Saved data entries
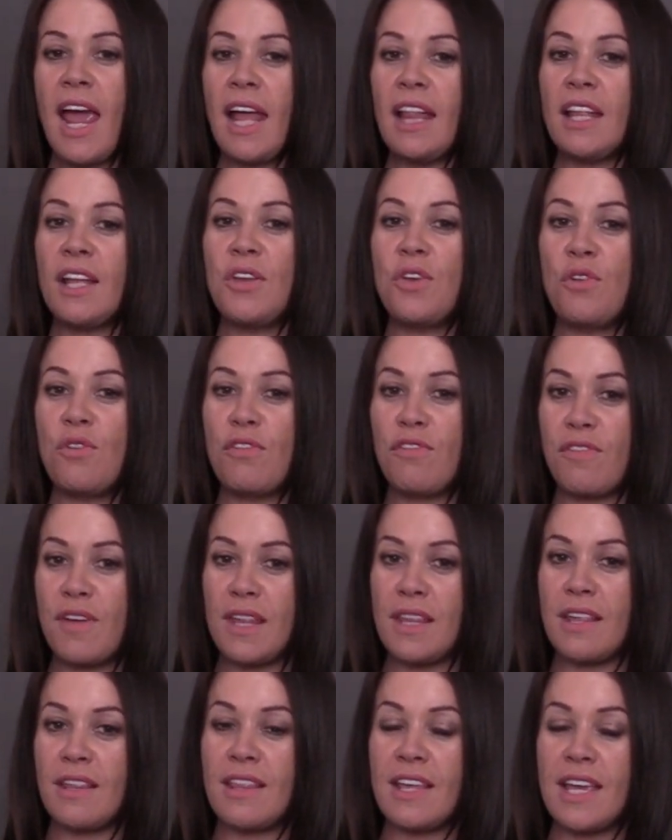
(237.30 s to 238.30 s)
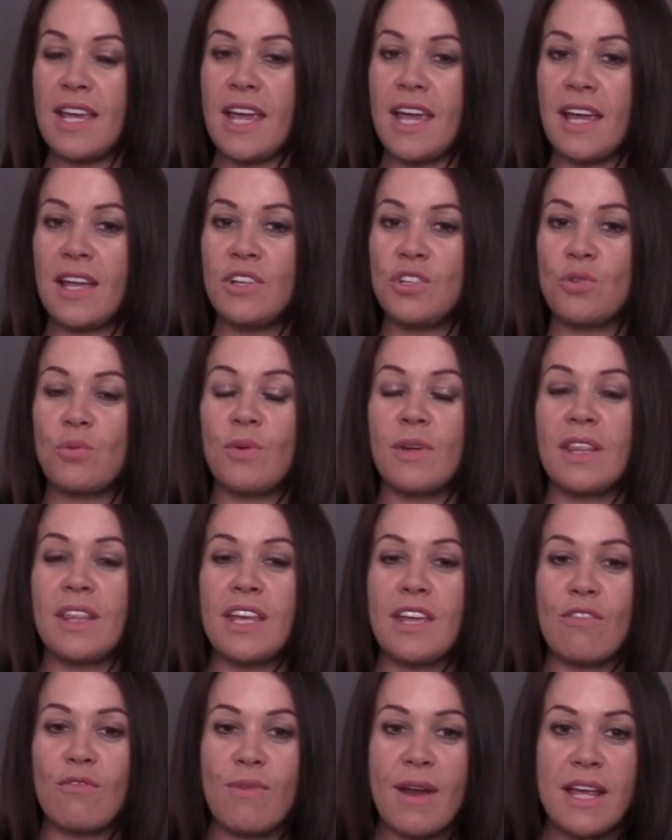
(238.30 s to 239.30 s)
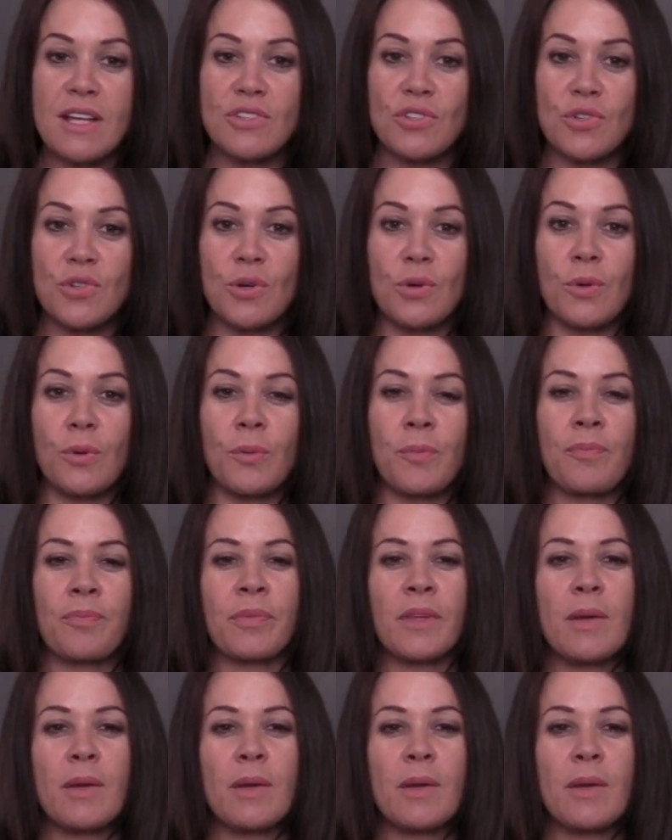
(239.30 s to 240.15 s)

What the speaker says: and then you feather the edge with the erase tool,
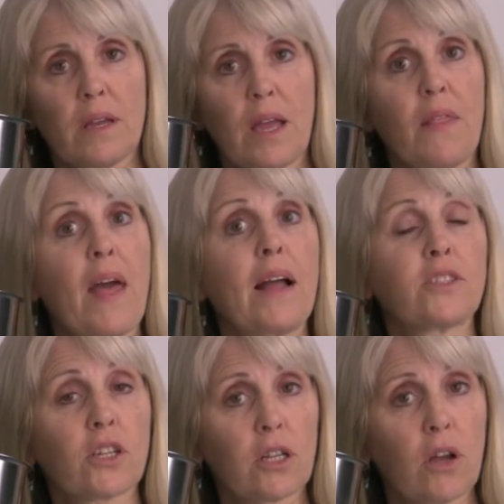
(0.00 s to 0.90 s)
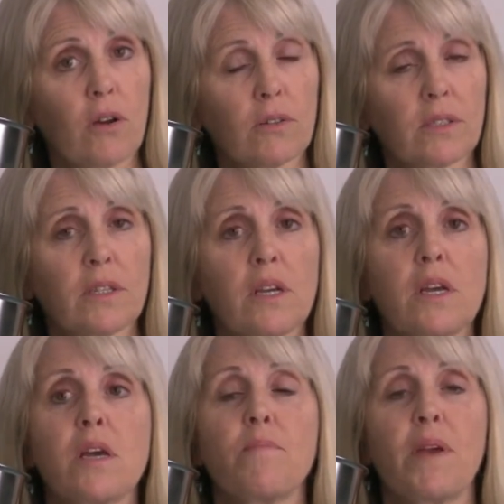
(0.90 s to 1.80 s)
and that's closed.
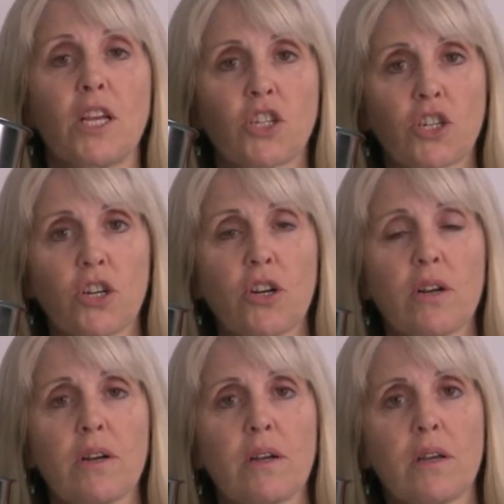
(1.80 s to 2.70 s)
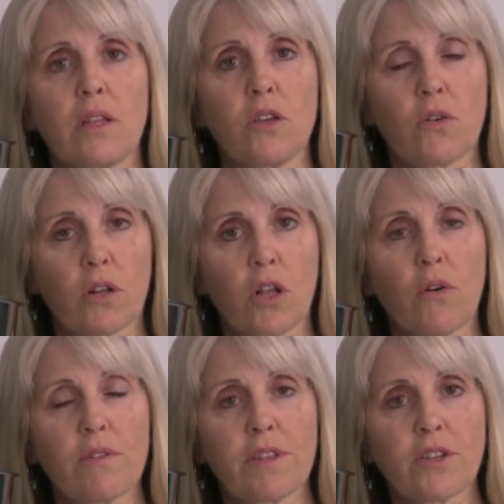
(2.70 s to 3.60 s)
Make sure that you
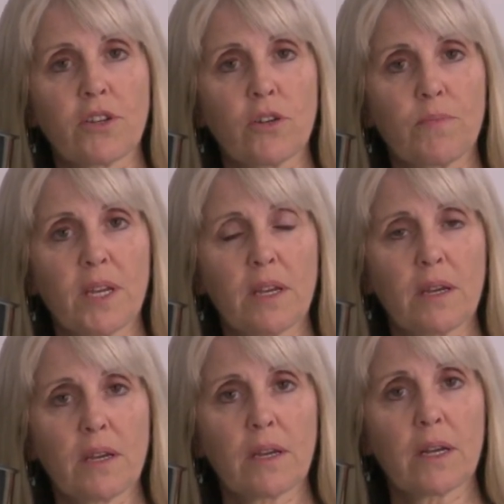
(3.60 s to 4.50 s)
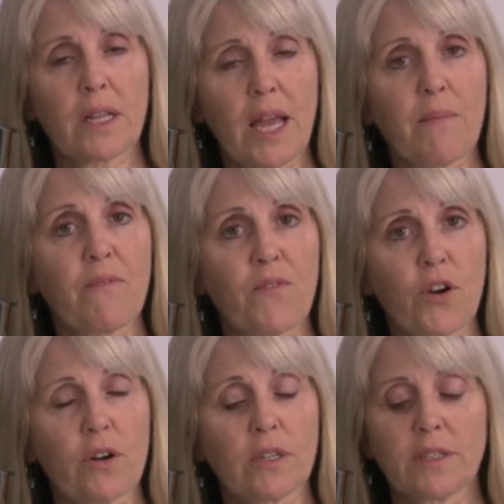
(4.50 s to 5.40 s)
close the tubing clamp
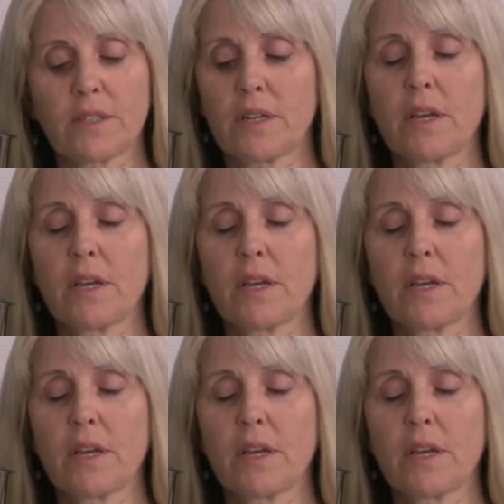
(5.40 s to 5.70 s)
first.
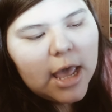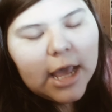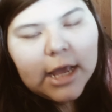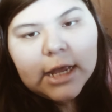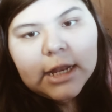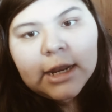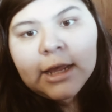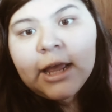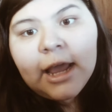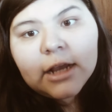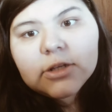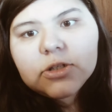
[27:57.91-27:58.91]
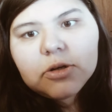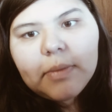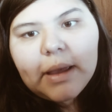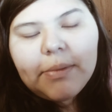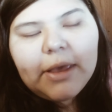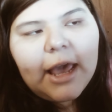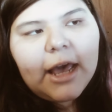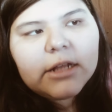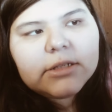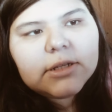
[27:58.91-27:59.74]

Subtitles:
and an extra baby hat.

→ What to work on: Every line in the data above needs to be given again exactly, pictures aside.

→ Answer:
(237.30 s to 238.30 s)
(238.30 s to 239.30 s)
(239.30 s to 240.15 s)

What the speaker says: and then you feather the edge with the erase tool,
(0.00 s to 0.90 s)
(0.90 s to 1.80 s)
and that's closed.
(1.80 s to 2.70 s)
(2.70 s to 3.60 s)
Make sure that you
(3.60 s to 4.50 s)
(4.50 s to 5.40 s)
close the tubing clamp
(5.40 s to 5.70 s)
first.
[27:57.91-27:58.91]
[27:58.91-27:59.74]

Subtitles:
and an extra baby hat.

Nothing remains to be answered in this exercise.